November 5, 2007 in Nation/World

Iranians mark anniversary of takeover

The Spokesman-Review
 
Associated Press photo

An Iranian woman walks past a painting of the Statue of Liberty on the wall of the former U.S. Embassy in Tehran, Iran.Associated Press
(Full-size photo)

Thousands of Iranians demonstrated Sunday to celebrate the 28th anniversary of the takeover of the U.S. Embassy by militant students, state television reported.

Demonstrators in the capital, Tehran, including elementary school students, gathered outside the former U.S. Embassy, chanting anti-U.S. and anti-Israeli slogans.

They burned the two countries’ flags and warned Washington to learn from the hostile incident.

The takeover, which occurred during Iran’s 1979 Islamic revolution, severely damaged relations between the two countries.

The 52 Americans held hostage during the crisis were returned after 444 days, but the U.S. cut off diplomatic ties with Iran to protest the incident.

State television showed video footage of the takeover Sunday and images of the American hostages.

Relations between the two countries continue to be incredibly tense, with the U.S. accusing Iran of covertly developing nuclear weapons and supporting Shiite militias in Iraq – charges Tehran denies.

KABUL, Afghanistan

Karzai: U.S. saved thousands of kids

Six years after the Taliban’s ouster, medical care in Afghanistan has improved such that nearly 90,000 children who would have died before age 5 in 2001 will survive this year, Afghan President Hamid Karzai said Sunday.
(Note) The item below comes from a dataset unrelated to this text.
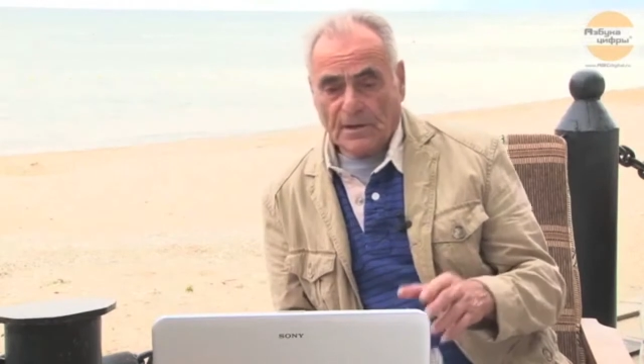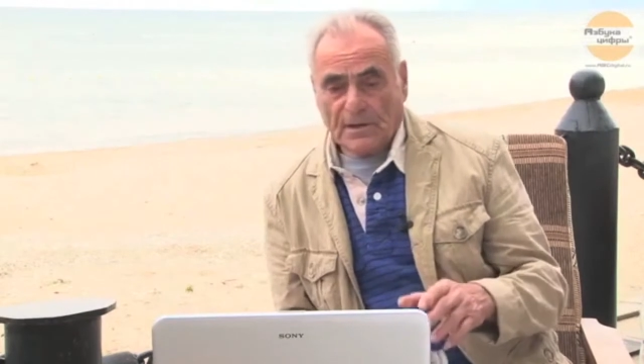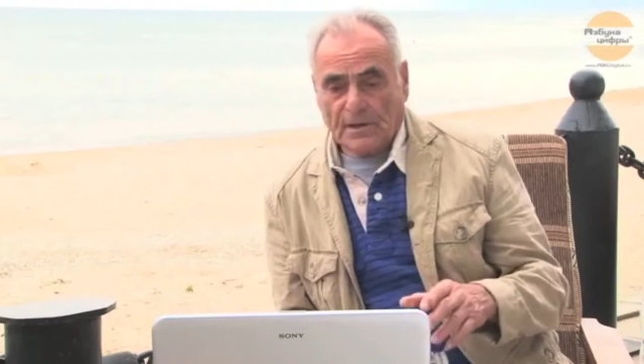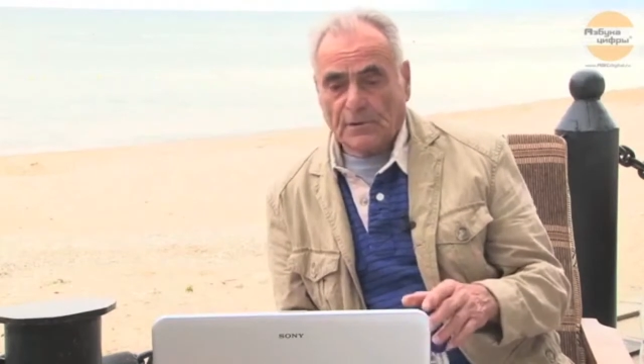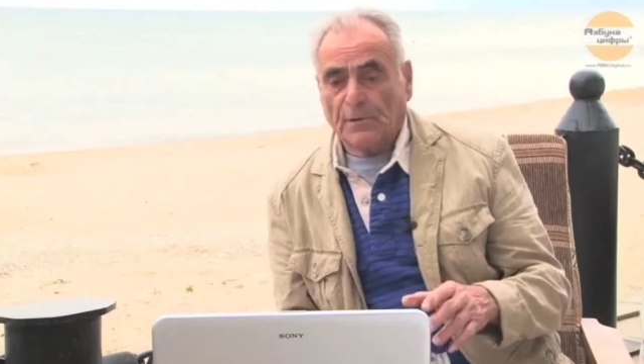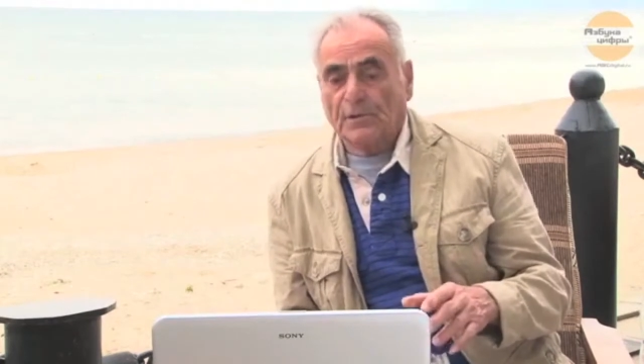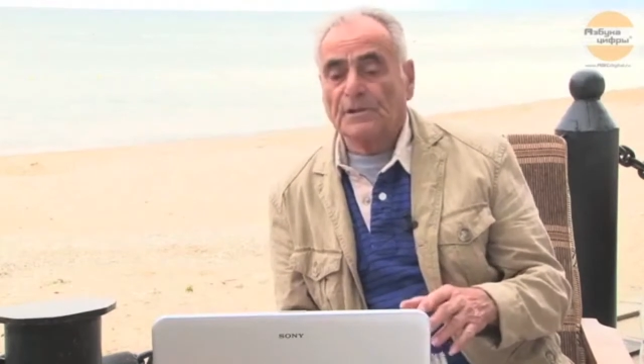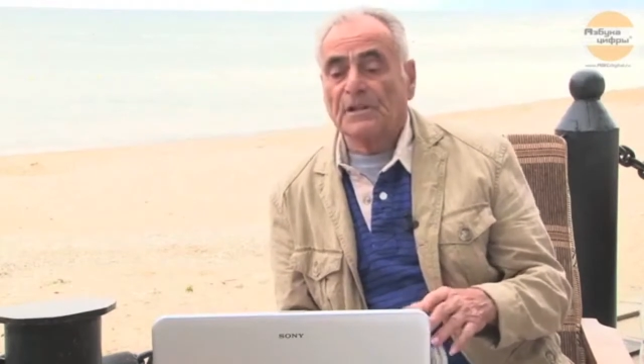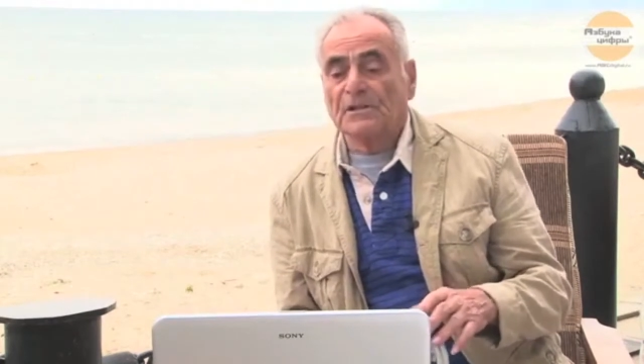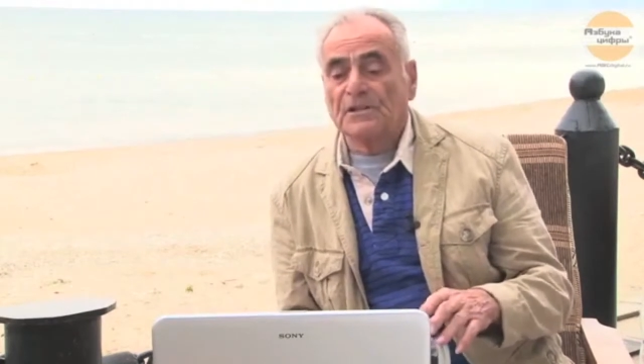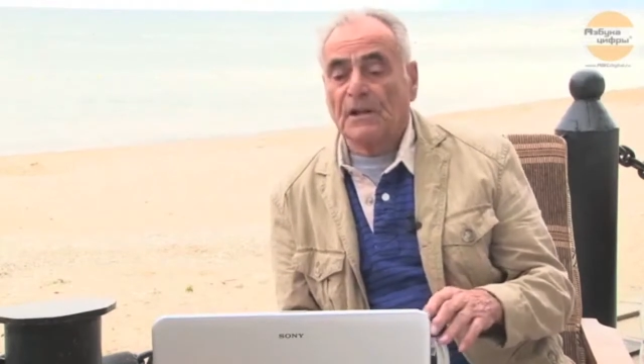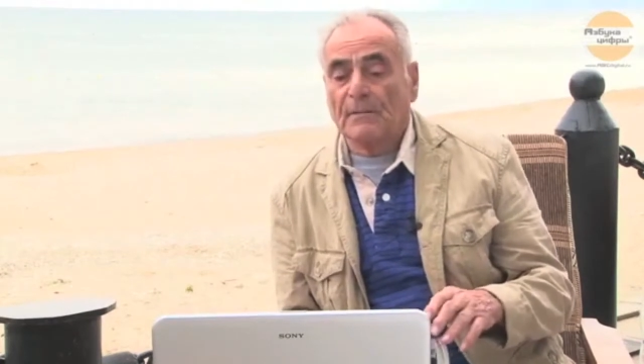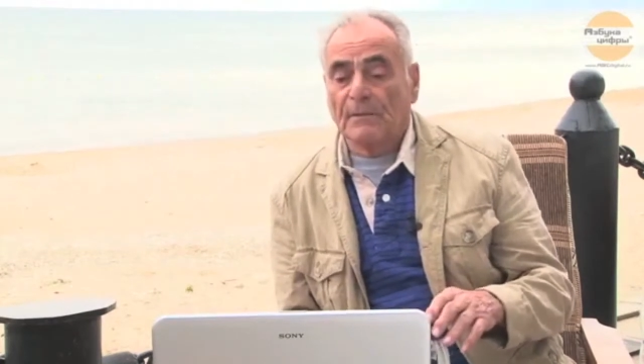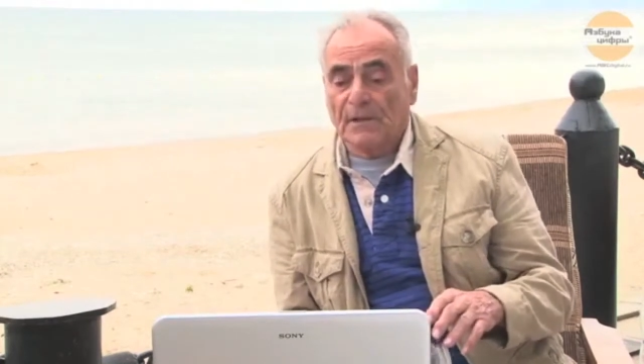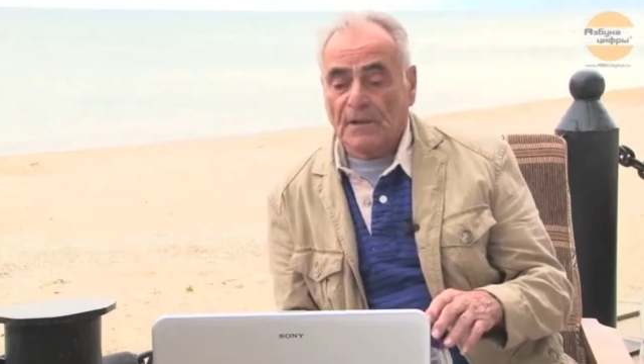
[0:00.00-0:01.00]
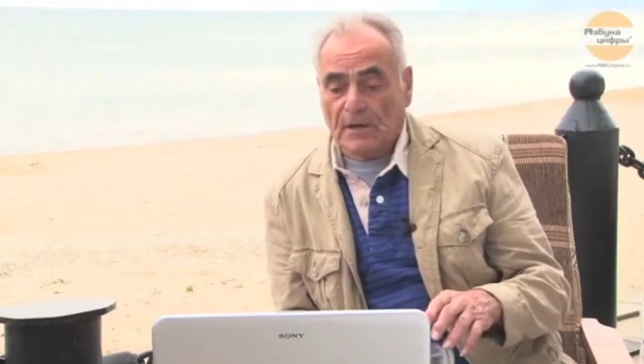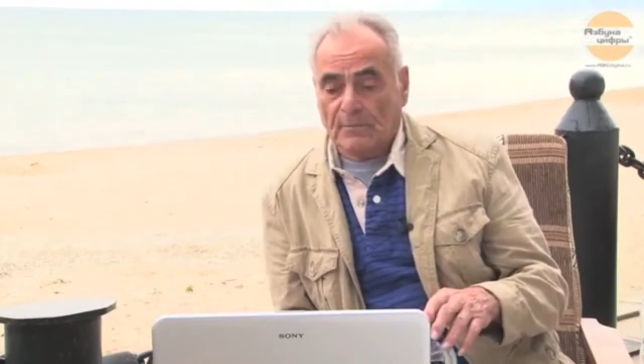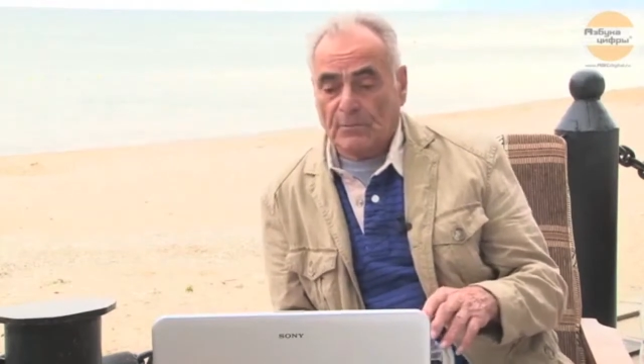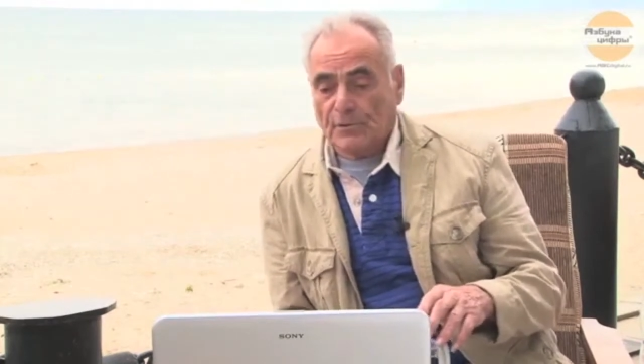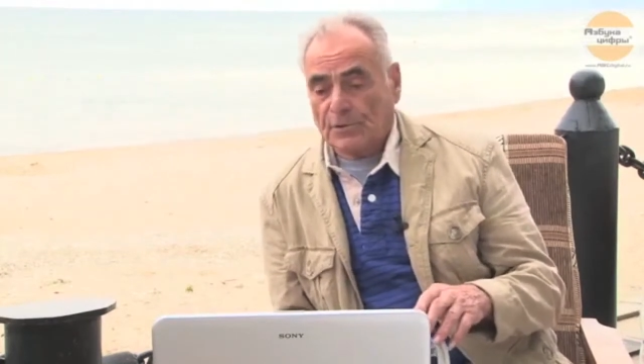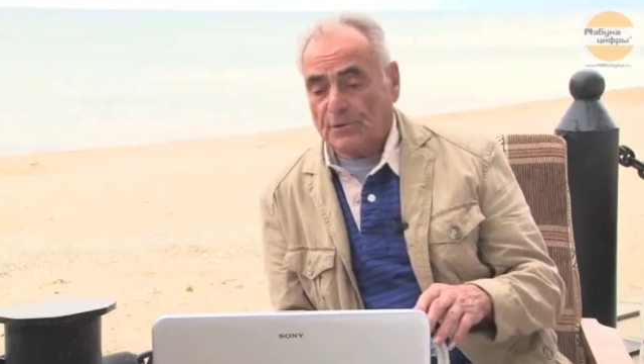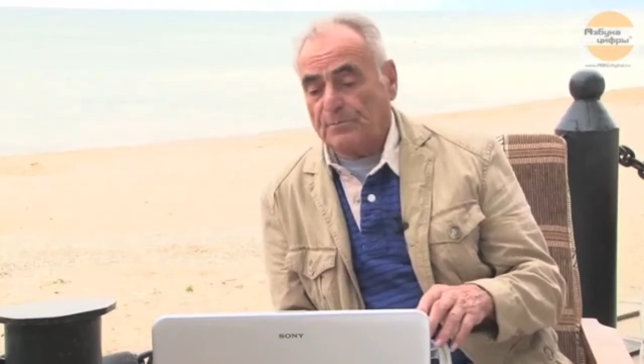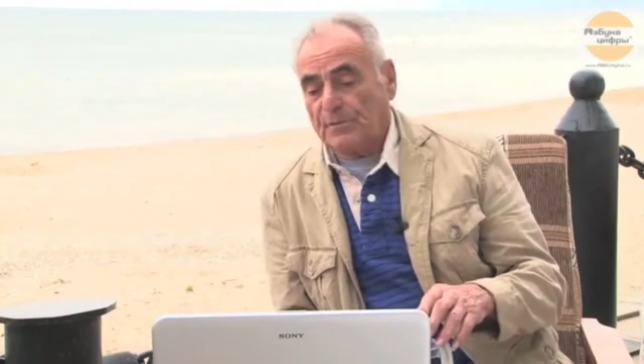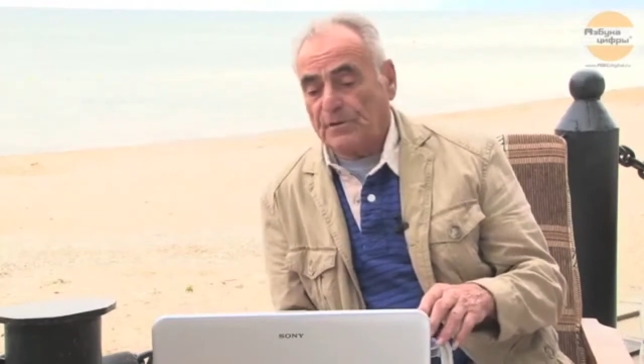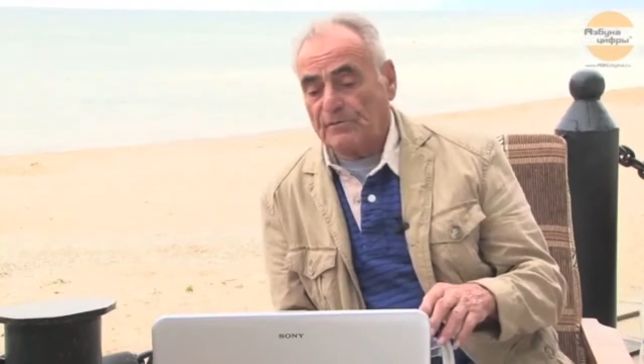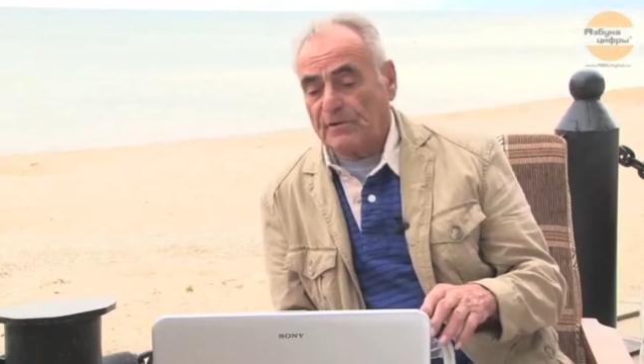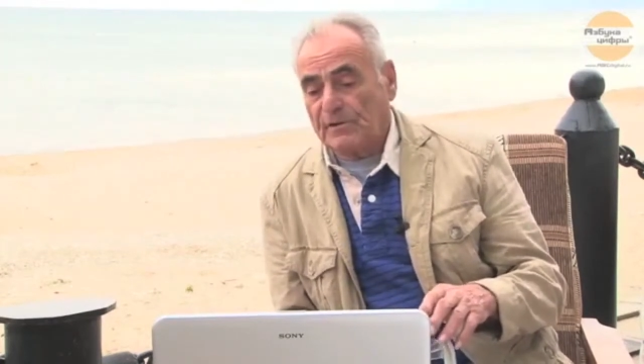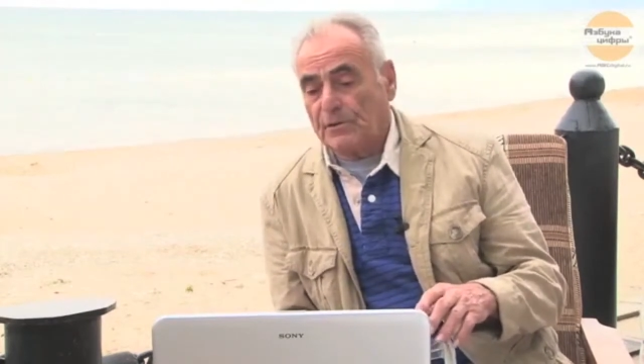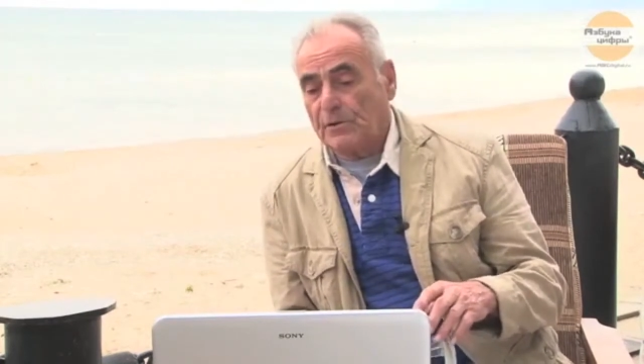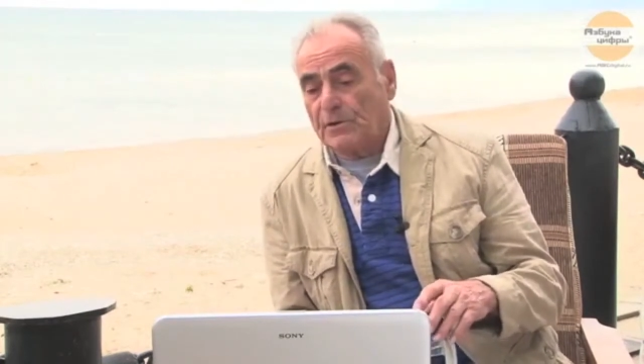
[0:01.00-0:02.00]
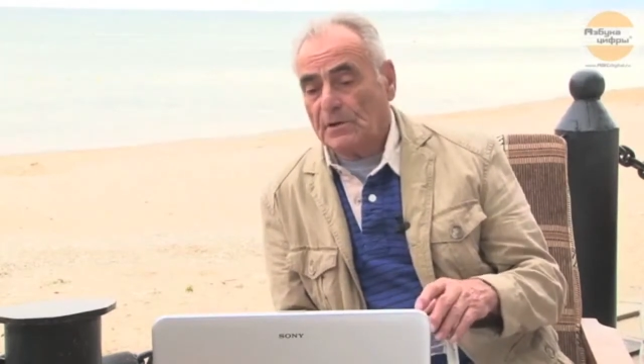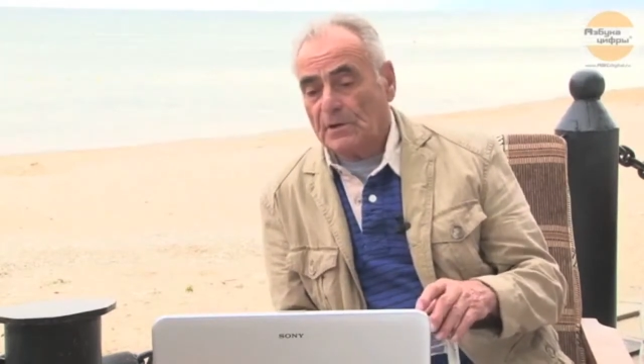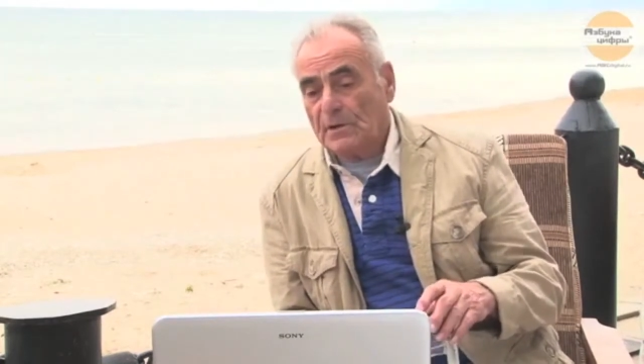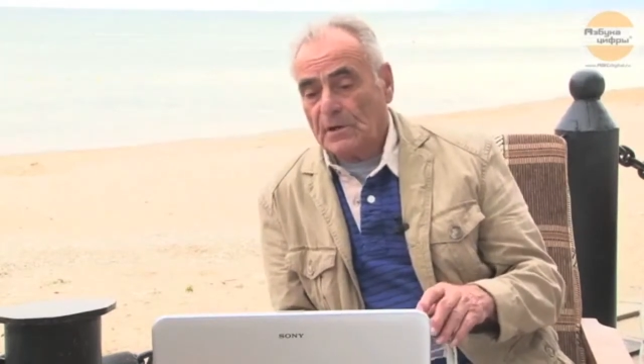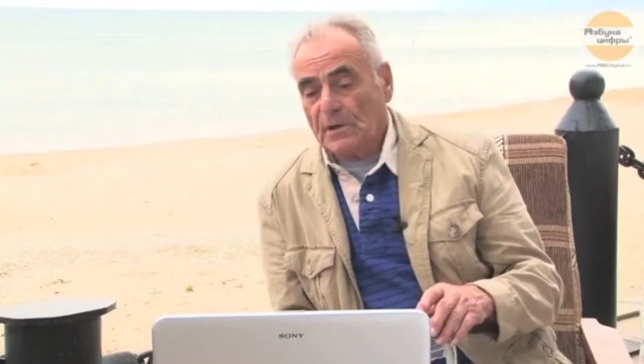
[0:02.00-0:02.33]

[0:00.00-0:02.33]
которая должна была работать под водой,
Saddled for years with one of the world’s worst records on child health, Afghanistan has seen access to health care rise dramatically since the U.S.-led invasion.

Thousands of health clinics have been built across the country, and the Afghan government and aid agencies have trained tens of thousands of doctors, vaccinators and health volunteers who now reach into some of the country’s most remote areas.

The under-5 child mortality rate in Afghanistan has declined from an estimated 257 deaths per 1,000 live births in 2001 to about 191 per 1,000 in 2006, a 25-percent drop, the Ministry of Public Health said, relying on a new study from Johns Hopkins University.